## Prompt
Everything in the listing below from the line containing "[00:00:00.00]" through the line containing "[00:00:01.60]" must be repeated exactly; the remaining lines are not wanted.

## Material shown
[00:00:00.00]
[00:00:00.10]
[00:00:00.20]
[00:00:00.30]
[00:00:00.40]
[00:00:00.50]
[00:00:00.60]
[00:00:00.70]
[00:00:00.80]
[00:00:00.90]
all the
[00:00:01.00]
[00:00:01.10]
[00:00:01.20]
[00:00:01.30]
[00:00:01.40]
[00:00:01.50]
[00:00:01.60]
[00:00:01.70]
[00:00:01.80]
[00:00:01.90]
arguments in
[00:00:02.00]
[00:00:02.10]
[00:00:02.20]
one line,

--

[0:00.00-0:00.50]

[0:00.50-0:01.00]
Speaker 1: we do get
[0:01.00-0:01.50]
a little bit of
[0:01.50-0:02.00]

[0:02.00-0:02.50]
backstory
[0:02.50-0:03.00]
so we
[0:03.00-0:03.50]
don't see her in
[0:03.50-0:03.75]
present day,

## Solved problem
[00:00:00.00]
[00:00:00.10]
[00:00:00.20]
[00:00:00.30]
[00:00:00.40]
[00:00:00.50]
[00:00:00.60]
[00:00:00.70]
[00:00:00.80]
[00:00:00.90]
all the
[00:00:01.00]
[00:00:01.10]
[00:00:01.20]
[00:00:01.30]
[00:00:01.40]
[00:00:01.50]
[00:00:01.60]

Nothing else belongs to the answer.